*PROBLEM STATEMENT:* Tally the lines of the data that include the word "with" and state the total, nothing else.
[DATA LISTING — start]
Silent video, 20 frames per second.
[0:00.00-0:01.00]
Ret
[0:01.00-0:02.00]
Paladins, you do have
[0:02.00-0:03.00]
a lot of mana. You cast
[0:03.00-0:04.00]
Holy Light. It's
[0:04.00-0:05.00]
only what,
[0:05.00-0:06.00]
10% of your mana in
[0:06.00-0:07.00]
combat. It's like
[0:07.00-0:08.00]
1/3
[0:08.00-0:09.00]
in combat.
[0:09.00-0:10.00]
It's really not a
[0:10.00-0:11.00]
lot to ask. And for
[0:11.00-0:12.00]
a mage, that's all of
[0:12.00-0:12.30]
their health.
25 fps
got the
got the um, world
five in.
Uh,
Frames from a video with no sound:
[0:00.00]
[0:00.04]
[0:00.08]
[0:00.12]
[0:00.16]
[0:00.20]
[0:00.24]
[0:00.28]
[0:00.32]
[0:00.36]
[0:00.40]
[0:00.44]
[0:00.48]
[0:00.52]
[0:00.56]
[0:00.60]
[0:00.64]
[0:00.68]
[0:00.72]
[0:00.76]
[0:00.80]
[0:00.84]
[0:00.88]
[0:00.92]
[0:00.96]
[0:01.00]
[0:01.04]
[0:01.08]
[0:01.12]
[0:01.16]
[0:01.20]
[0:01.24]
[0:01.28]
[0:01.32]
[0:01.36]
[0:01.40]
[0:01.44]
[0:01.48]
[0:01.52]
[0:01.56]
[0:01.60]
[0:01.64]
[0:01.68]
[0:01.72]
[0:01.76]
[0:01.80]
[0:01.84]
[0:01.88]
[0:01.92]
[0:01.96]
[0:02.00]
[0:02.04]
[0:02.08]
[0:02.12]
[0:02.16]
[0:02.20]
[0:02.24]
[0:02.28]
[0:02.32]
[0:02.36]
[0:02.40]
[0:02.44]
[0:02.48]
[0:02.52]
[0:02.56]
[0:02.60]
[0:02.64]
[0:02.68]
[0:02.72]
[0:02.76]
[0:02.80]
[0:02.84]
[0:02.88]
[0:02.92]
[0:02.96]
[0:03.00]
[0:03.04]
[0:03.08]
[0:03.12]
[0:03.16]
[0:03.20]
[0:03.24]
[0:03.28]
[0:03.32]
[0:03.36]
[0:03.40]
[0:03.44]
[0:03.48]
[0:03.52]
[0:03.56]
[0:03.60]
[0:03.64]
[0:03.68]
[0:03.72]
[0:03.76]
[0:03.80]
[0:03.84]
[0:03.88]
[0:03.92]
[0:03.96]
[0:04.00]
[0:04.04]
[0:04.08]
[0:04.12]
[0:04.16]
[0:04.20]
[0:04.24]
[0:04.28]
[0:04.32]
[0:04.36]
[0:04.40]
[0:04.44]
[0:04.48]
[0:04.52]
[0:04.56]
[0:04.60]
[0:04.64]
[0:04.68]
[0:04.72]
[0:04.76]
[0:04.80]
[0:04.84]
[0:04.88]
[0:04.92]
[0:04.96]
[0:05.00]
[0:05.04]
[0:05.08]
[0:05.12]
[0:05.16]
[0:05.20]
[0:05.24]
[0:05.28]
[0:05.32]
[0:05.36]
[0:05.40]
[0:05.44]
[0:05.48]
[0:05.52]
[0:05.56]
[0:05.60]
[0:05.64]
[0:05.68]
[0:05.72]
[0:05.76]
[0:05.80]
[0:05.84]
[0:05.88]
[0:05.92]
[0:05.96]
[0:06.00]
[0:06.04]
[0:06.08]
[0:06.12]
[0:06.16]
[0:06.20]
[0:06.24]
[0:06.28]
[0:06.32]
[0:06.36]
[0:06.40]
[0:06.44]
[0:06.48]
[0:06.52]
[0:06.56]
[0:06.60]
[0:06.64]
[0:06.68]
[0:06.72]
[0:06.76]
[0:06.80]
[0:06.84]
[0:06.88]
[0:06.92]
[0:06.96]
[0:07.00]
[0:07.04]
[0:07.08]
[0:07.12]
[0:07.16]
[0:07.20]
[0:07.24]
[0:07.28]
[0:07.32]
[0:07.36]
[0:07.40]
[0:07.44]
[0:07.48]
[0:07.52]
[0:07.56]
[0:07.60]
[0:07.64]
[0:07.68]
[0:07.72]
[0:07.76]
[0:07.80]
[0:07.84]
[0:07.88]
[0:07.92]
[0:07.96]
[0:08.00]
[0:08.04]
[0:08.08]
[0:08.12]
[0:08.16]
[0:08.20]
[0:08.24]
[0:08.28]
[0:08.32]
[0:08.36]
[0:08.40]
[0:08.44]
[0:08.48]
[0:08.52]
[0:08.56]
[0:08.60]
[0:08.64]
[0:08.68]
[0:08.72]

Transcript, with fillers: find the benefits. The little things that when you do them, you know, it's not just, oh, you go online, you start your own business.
[DATA LISTING — finish]
*EXERCISE SOLUTION:* 2